O encontro com a secretária do Tesouro foi interpretado como apoio do governo americano às tratativas da Argentina com o FMI que, aprovando a revisão do acordo de US$ 45 bilhões, deve liberar cerca de US$ 4 bilhões ao país em 30 de setembro.
Massa – ex-presidente da Câmara dos Deputados agora licenciado – não levou apenas a reiterada promessa de cumprimento da meta de déficit primário de 2,5% do PIB neste ano, redução de subsídios e combate à inflação que, projeta o mercado, ficará em torno de 6,5% em agosto com alta interanual de 77,5%.
O ministro argentino levou aos interlocutores a informação de que o “dólar de soja”, operação lançada em 5 de setembro e com duração até o dia 30, está dando resultado. A operação foi criada para que a Argentina consiga obter reservas cambiais, vindas de exportações supostamente represadas por agricultores.
Para incentivar a exportação da commodity, o governo oferece uma taxa especial e vantajosa de câmbio aos exportadores de 200 pesos por dólar, ante a cotação oficial de 148 pesos por dólar.
Com a iniciativa, US$ 2,25 bilhões já foram levantados em praticamente uma semana, mais de 40% da meta de US$ 5 bilhões que o Ministério da Economia pretende obter até o dia 30.

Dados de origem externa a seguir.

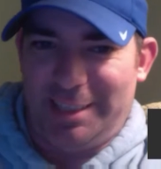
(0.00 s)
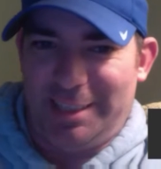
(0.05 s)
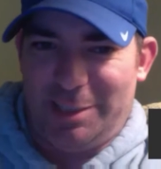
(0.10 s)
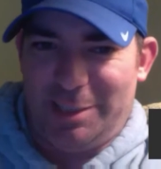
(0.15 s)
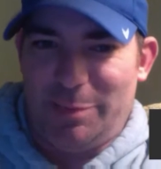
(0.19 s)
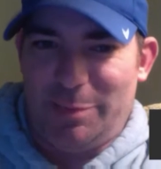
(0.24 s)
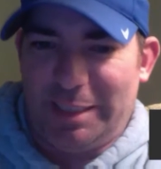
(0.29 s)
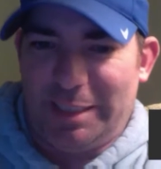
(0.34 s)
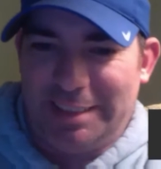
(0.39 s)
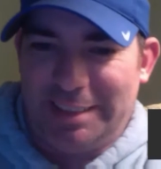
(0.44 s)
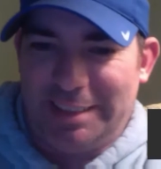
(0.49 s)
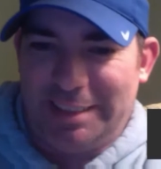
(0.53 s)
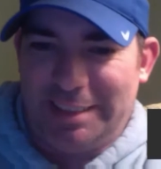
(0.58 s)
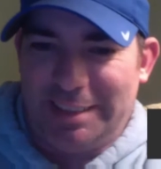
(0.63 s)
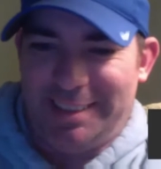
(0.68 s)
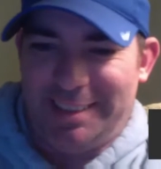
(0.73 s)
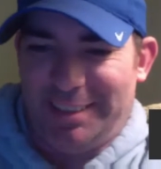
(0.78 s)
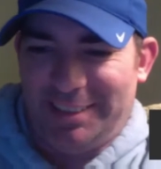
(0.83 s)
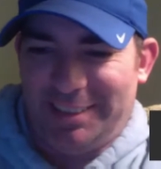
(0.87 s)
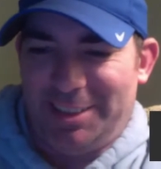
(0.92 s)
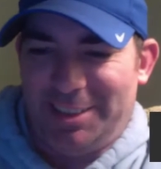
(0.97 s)
make that
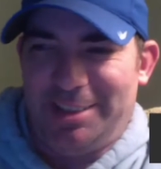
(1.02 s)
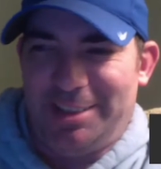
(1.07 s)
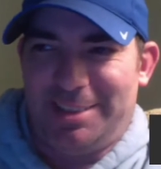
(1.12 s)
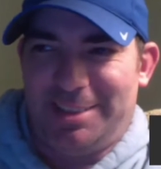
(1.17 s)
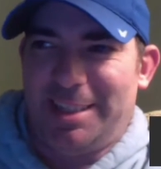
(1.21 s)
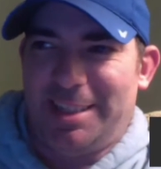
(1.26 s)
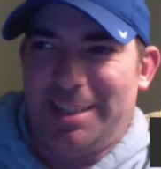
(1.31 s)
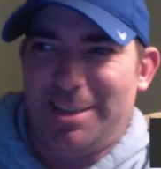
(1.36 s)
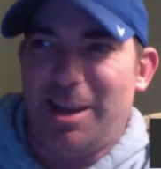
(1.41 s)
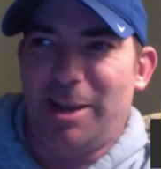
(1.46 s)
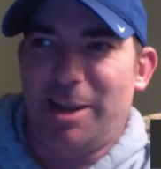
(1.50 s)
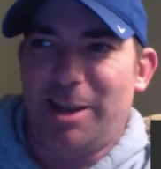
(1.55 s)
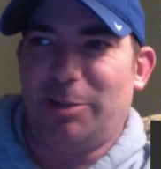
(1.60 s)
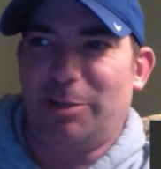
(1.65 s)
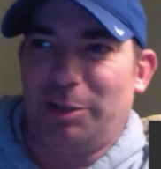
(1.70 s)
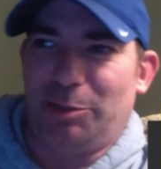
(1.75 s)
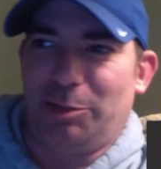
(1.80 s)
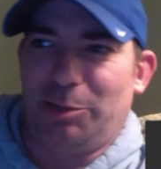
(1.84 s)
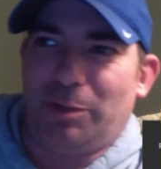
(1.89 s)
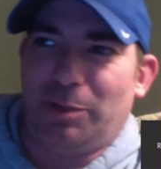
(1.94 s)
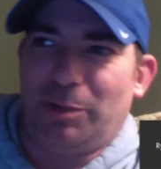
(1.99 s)
deal." That's
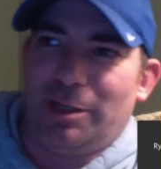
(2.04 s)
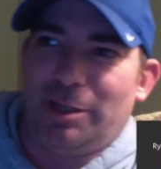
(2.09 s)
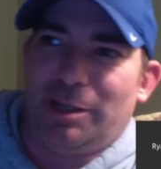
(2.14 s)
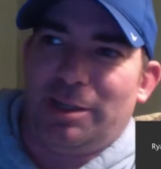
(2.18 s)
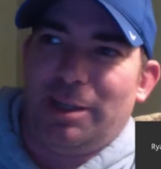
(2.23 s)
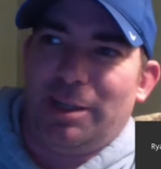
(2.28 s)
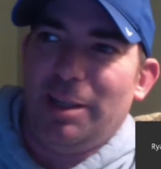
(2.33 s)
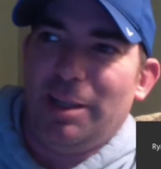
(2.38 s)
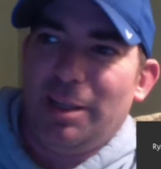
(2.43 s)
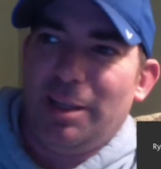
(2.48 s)
not going to work.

Em uma demonstração de que não pretende manter subsídios ainda que indiretos a setores, o Banco Central da Argentina elevou o juro cobrado no crédito para produção agrícola. Com a inflação muito alta, as taxas pagas pelos tomadores tornavam-se negativas em termos reais.
Desde a semana passada, porém, os produtores de soja interessados em obter financiamentos pagam mais de 100% da taxa básica vigente no país de 69,5% e que pode ser elevada a 75% ainda neste mês, informa a imprensa argentina. Os produtores que mantiverem estoque de soja superior a 5% da produção passaram a pagar taxa ainda mais elevada, equivalente a 120% da taxa básica.

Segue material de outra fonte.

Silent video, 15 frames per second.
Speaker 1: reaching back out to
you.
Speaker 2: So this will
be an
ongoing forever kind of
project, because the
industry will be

Dessa forma, o governo argentino incentiva os produtores a manter o ritmo de liquidação das exportações para obter recursos sem recorrer a empréstimos, tendo como efeito complementar a expansão das reservas do país.
Apesar do esforço concentrado do governo argentino, o FMI não anunciou, de imediato, sua aprovação à revisão do acordo de US$ 45 bilhões. Mas a expectativa de especialistas é de que ela ocorra e a liberação da parcela em torno de US$ 4 bilhões seja confirmada.
O Banco Mundial já ratificou a transferência de US$ 900 milhões para a Argentina nos próximos seis meses como apoio à recuperação econômica do país. E o Banco Interamericano de Desenvolvimento (BID) firmou um novo acordo com o país de US$ 1,2 bilhão, US$ 400 milhões a mais que o previsto, também para fortalecimento das reservas.
Sem desfecho calculado, mas de aprovação considerada improvável, Massa ainda busca um acordo com o governo americano para tornar automático o intercâmbio de informações entre os dois países para detectar ao menos US$ 100 bilhões depositados por argentinos em contas nos EUA.
Apesar da sinalização favorável do périplo de Massa junto aos credores internacionais, economistas do Itaú alertam, em revisão de cenário distribuída em nota na segunda-feira, 12 de setembro, que a economia argentina não está livre de percalços. E de uma inflação monumental.
Para o PIB de 2022, o Itaú elevou sua projeção de expansão de 2,5% para 3,9%. Porém, para 2023, espera retração de 2%. O banco prevê inflação de 98% neste ano e também no próximo.
O Itaú estima ainda déficit fiscal primário de 2,8% do PIB em 2022, ante 3% na leitura anterior. E juros reais negativos, mas próximos de zero.
Quanto à taxa de câmbio especial concedida temporariamente na operação “dólar de soja”, o Itaú avalia que a iniciativa, mesmo que bem-sucedida, não trata o problema do país que tem “uma taxa de câmbio oficial sobrevalorizada insustentável que pode levar a mais pressões adiante”.